March 23 — NAU to present ‘Following the Ball: The Beautiful Game of Colonialism’

FLAGSTAFF — Join the NAU community in welcoming professor Todd Cleveland of the University of Arkansas for a discussion entitled: Following the Ball: The Migration of African Soccer Players across the Portuguese Colonial Empire, 1949-1975 at 6 p.m. Thursday, March 23 at the Liberal Arts Building on NAU Campus, Room 120.

Todd Cleveland is an associate professor of history at the University of Arkansas.
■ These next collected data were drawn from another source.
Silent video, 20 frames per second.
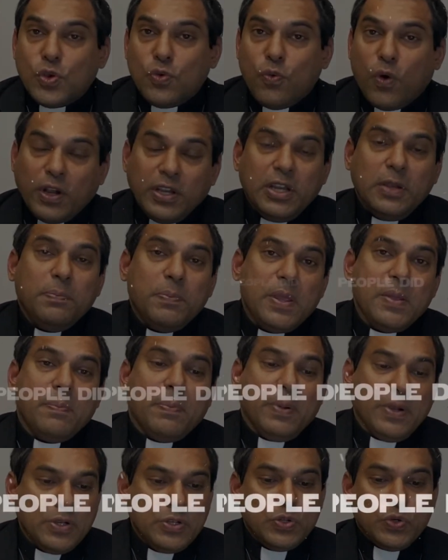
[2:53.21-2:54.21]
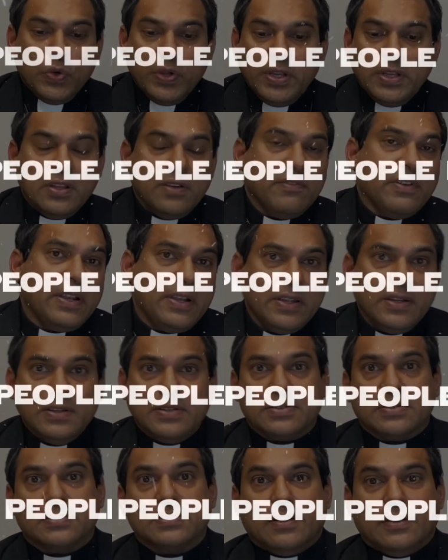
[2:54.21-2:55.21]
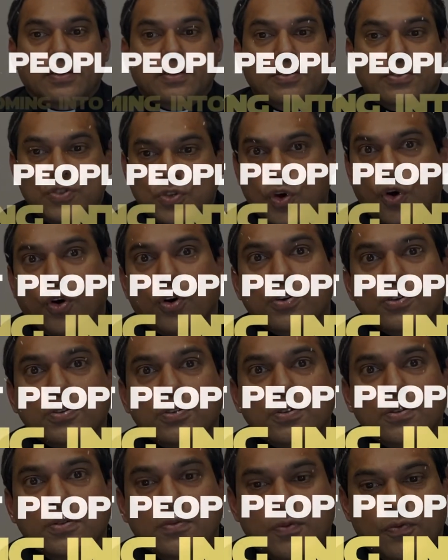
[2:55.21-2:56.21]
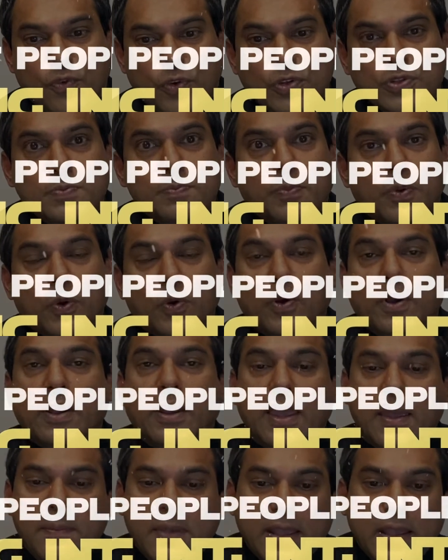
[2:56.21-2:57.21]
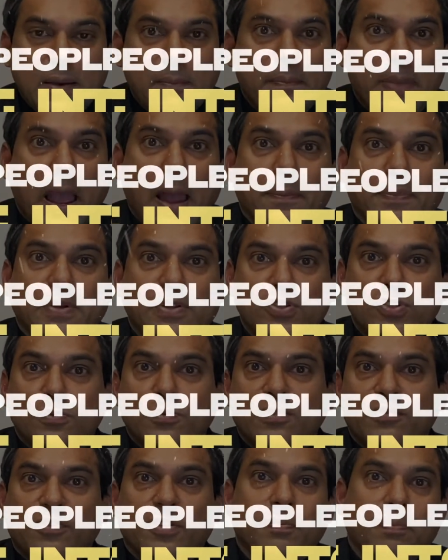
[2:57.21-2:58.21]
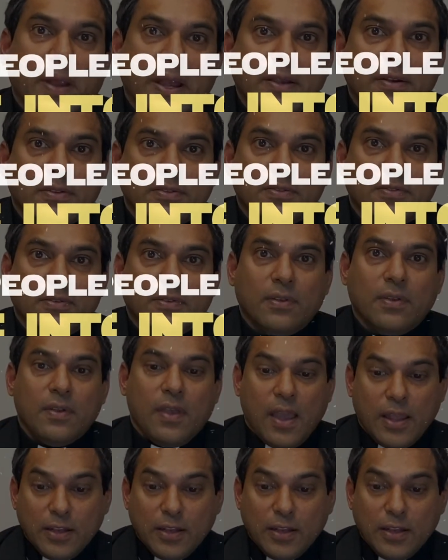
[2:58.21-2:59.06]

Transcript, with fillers: what did people do in the wilderness? John was proclaiming a baptism of repentance and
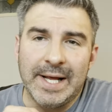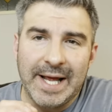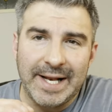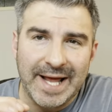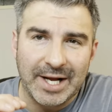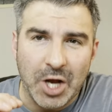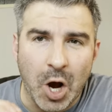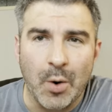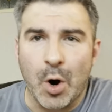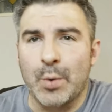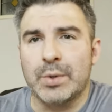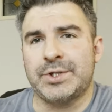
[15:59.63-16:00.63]
and that
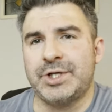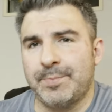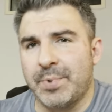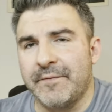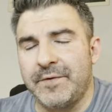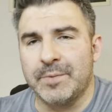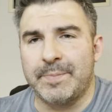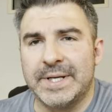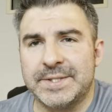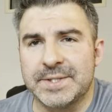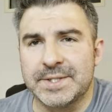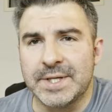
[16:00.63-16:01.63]
co-ownership of your
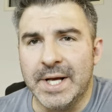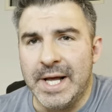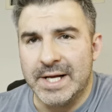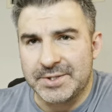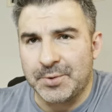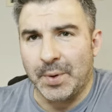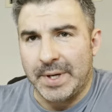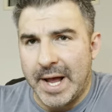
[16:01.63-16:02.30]
business is through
His books include these Ohio University Press titles: Sports in Africa, Past and Present (2020), Following the Ball: The Migration of African Soccer Players across the Portuguese Colonial Empire, 1949–1975 (2018), Diamonds in the Rough: Corporate Paternalism and African Professionalism on the Mines of Colonial Angola, 1917–1975 (2015) and Stones of Contention: A History of Africa’s Diamonds (2014).

With Following the Ball, Cleveland examines the experiences of African football players from Portugal’s colonies as they relocated to Portugal between 1949 and the conclusion of the colonial era in 1975, examining the Estado Novo regime’s use of the players as propaganda in an attempt to present a unified colonial front.
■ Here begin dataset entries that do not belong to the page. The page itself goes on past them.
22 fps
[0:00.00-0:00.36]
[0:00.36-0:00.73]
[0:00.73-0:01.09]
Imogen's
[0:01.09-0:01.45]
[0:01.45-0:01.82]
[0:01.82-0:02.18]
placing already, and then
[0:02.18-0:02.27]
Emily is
Cleveland zeroes in on how players, such as the great Eusébio, exploited opportunities generated by shifts in the political landscape and how they often assumed new roles to support the causes of their home countries.

Cleveland’s lecture presents the arguments put forward in his book, Following the Ball: The Migration of African Soccer Players across the Portuguese Colonial Empire, 1949-1975, which works to reconstruct these players’ transnational histories, tracing their lives from the soccer fields of colonial Africa to the manicured pitches of Europe, while also focusing on their lives off-the-field.
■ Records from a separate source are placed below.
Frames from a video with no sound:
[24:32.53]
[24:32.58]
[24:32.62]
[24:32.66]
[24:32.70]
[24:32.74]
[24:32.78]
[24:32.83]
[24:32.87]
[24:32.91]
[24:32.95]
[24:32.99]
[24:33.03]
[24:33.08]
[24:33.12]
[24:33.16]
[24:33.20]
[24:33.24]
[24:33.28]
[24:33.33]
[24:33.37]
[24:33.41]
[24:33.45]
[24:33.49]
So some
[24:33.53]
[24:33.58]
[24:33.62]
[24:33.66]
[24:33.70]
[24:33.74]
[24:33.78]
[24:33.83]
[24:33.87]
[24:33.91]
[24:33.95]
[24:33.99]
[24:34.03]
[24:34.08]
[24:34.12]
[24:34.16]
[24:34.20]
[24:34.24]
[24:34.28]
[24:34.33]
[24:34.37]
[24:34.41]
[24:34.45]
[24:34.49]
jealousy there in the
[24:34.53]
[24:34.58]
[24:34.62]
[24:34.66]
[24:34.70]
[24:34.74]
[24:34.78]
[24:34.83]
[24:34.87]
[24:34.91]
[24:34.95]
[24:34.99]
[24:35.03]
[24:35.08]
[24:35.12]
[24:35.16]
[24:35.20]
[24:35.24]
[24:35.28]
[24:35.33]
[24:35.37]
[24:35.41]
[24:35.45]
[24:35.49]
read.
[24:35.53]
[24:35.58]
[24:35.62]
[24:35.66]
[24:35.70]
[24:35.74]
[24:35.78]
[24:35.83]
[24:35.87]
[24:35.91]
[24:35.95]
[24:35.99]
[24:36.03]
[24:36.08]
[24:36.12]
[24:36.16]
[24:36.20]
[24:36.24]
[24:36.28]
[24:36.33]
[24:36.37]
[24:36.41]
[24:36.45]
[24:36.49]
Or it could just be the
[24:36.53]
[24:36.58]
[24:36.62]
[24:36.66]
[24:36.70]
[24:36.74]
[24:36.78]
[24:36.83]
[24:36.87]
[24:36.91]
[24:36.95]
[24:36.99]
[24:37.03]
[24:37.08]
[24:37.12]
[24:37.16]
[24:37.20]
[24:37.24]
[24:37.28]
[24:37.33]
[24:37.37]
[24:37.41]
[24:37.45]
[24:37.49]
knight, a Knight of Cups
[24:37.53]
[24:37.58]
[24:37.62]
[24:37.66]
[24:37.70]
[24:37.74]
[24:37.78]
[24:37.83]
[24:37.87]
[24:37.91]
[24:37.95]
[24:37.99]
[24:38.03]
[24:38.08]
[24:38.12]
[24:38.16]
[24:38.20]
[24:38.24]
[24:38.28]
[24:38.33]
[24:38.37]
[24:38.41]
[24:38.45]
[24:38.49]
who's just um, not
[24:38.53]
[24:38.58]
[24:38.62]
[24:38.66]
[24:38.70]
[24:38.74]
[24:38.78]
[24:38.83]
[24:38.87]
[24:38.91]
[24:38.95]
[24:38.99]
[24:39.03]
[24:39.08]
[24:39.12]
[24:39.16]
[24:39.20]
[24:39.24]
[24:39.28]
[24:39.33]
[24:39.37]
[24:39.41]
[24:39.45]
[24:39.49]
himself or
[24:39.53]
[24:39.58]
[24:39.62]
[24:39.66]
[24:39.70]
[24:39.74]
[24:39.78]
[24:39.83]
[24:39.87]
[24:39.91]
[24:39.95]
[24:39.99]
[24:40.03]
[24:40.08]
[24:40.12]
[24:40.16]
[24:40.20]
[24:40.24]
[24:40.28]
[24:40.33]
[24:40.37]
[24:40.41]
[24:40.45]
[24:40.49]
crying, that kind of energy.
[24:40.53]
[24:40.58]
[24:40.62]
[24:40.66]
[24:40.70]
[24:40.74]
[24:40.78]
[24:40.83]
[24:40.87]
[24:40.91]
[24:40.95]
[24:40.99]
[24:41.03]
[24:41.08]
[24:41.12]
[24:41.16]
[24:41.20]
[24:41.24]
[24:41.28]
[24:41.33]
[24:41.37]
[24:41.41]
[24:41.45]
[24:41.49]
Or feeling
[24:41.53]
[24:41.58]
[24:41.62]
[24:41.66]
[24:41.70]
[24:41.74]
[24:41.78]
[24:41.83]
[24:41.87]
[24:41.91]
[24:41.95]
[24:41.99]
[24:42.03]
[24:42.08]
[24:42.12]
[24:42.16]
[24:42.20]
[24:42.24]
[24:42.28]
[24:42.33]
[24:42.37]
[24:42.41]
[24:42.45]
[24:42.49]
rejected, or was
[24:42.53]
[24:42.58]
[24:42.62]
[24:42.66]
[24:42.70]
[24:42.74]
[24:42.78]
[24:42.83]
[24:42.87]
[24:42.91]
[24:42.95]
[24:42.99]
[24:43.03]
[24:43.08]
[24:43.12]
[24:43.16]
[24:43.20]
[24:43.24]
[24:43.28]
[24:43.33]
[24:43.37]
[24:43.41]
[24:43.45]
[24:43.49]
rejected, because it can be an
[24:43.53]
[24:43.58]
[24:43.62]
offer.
Community members who are interested in the history and the continued impact of colonialism will be engaged in this innovative take on the subject, hinging on the unique world of the world’s most popular and beautiful game as fans gear up for the FIFA Women’s World Cup this summer.

“The great impact that this book will have is not only to look at colonialism through soccer and the experiences of African players in various Portuguese colonial contexts, but—more significantly—to refocus discussions of colonialism and cultural practices on the local and colonized.”

Roger Kittleson, author of The Country of Football: Soccer and the making of Modern Brazil.